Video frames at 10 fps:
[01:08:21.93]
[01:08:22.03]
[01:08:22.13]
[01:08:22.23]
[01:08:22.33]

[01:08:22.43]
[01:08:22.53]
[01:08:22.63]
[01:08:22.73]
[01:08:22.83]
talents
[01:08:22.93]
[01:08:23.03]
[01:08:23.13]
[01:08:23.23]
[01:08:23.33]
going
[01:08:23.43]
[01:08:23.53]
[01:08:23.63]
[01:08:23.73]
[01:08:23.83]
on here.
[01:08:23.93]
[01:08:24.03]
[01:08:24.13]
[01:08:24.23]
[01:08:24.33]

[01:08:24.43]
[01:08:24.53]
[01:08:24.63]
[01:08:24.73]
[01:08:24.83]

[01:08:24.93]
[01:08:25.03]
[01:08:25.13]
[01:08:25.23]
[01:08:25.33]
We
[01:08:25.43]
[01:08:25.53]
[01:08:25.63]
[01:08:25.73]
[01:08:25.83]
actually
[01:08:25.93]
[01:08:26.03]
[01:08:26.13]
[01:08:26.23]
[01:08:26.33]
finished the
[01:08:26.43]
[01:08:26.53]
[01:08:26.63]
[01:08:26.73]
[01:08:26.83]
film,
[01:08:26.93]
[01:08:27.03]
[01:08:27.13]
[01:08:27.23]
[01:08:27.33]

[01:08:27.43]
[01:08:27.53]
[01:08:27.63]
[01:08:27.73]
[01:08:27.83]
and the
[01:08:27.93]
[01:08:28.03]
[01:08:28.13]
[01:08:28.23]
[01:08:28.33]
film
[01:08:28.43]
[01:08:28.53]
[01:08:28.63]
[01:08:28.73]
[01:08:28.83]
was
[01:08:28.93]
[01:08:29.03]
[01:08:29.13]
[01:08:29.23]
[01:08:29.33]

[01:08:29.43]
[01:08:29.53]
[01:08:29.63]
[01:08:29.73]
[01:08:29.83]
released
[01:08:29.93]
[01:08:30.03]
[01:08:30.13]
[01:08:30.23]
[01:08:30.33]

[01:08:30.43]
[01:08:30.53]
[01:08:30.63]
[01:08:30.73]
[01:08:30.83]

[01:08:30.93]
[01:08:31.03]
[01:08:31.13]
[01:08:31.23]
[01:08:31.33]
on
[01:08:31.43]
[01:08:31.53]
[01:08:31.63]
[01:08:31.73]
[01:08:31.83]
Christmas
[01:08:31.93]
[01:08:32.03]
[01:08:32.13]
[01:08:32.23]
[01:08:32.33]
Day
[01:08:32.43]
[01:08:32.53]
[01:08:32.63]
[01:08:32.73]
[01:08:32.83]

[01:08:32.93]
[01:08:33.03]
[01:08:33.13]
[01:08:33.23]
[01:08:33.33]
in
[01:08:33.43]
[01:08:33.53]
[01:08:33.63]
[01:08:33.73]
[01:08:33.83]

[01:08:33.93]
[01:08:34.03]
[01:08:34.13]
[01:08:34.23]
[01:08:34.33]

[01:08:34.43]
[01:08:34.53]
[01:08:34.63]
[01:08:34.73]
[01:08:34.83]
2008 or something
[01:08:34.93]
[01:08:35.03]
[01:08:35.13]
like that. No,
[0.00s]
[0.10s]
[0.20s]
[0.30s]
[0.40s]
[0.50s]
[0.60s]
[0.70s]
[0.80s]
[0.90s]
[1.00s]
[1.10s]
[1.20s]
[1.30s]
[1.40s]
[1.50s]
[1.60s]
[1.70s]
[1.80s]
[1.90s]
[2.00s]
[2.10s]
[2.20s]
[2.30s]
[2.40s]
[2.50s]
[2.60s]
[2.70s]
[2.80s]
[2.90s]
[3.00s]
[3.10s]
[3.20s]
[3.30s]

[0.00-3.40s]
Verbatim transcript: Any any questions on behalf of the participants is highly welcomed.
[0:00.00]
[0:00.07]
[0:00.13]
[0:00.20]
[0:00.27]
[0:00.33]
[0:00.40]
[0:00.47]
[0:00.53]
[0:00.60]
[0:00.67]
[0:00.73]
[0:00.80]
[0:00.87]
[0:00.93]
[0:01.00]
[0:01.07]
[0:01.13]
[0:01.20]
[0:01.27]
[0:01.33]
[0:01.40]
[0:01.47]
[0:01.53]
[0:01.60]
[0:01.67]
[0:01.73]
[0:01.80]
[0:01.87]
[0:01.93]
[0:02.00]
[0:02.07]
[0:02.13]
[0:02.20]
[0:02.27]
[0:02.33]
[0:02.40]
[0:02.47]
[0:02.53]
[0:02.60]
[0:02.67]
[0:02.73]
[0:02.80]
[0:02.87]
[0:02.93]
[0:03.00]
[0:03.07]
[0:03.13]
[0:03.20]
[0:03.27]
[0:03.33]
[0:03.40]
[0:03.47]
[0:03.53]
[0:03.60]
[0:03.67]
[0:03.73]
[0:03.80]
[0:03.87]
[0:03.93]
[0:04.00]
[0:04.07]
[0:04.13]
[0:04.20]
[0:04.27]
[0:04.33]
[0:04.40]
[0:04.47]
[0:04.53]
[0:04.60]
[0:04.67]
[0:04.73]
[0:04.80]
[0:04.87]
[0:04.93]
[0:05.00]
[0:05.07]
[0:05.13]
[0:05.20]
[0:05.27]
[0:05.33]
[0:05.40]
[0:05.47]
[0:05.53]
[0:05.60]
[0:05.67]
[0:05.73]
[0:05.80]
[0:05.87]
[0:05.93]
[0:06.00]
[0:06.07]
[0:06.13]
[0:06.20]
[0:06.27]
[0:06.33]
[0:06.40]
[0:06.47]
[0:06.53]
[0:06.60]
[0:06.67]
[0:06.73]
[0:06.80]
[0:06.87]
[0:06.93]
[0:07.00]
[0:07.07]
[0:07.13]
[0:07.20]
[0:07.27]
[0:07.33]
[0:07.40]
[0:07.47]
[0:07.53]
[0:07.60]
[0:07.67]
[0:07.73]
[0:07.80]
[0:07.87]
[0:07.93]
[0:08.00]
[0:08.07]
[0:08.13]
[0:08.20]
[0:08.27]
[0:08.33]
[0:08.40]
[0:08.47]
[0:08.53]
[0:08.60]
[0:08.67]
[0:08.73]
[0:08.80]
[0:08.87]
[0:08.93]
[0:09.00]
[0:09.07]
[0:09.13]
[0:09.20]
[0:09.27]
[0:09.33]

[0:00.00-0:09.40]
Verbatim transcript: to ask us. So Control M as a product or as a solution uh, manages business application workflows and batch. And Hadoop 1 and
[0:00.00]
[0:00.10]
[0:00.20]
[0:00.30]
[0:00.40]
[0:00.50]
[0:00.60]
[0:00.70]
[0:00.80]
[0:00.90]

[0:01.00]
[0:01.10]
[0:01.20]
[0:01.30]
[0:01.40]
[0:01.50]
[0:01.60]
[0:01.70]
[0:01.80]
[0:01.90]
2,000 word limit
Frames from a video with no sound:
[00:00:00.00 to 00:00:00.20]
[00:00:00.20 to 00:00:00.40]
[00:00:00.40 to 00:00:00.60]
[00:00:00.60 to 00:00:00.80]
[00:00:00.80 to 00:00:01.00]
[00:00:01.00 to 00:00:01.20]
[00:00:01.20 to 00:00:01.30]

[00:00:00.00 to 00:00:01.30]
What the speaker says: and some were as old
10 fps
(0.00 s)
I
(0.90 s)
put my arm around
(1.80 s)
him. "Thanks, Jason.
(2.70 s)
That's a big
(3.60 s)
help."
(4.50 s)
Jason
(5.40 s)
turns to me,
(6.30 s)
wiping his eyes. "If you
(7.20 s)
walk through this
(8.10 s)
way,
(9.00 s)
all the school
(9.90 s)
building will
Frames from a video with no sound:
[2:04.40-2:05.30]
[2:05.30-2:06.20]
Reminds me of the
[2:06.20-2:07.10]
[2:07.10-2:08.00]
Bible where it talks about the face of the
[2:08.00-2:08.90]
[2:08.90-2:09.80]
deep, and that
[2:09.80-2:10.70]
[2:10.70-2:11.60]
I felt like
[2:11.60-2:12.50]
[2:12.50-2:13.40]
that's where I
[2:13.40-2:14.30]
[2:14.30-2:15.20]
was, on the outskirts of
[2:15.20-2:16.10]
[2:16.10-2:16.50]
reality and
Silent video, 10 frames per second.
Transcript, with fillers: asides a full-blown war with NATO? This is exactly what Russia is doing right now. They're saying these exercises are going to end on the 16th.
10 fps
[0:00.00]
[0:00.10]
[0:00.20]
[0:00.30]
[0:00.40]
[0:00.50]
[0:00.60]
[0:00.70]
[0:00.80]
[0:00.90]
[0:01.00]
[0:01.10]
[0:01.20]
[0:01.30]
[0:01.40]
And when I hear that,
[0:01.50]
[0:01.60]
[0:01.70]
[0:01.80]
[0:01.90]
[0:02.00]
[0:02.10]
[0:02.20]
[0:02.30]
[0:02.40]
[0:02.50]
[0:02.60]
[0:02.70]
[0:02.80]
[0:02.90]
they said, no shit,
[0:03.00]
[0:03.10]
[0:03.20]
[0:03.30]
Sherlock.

§ **Exercise**
Retype, exactly and in full, the lines above from the one containing "[01:08:21.93]" through the one containing "[01:08:26.23]".

§ **Exercise output**
[01:08:21.93]
[01:08:22.03]
[01:08:22.13]
[01:08:22.23]
[01:08:22.33]

[01:08:22.43]
[01:08:22.53]
[01:08:22.63]
[01:08:22.73]
[01:08:22.83]
talents
[01:08:22.93]
[01:08:23.03]
[01:08:23.13]
[01:08:23.23]
[01:08:23.33]
going
[01:08:23.43]
[01:08:23.53]
[01:08:23.63]
[01:08:23.73]
[01:08:23.83]
on here.
[01:08:23.93]
[01:08:24.03]
[01:08:24.13]
[01:08:24.23]
[01:08:24.33]

[01:08:24.43]
[01:08:24.53]
[01:08:24.63]
[01:08:24.73]
[01:08:24.83]

[01:08:24.93]
[01:08:25.03]
[01:08:25.13]
[01:08:25.23]
[01:08:25.33]
We
[01:08:25.43]
[01:08:25.53]
[01:08:25.63]
[01:08:25.73]
[01:08:25.83]
actually
[01:08:25.93]
[01:08:26.03]
[01:08:26.13]
[01:08:26.23]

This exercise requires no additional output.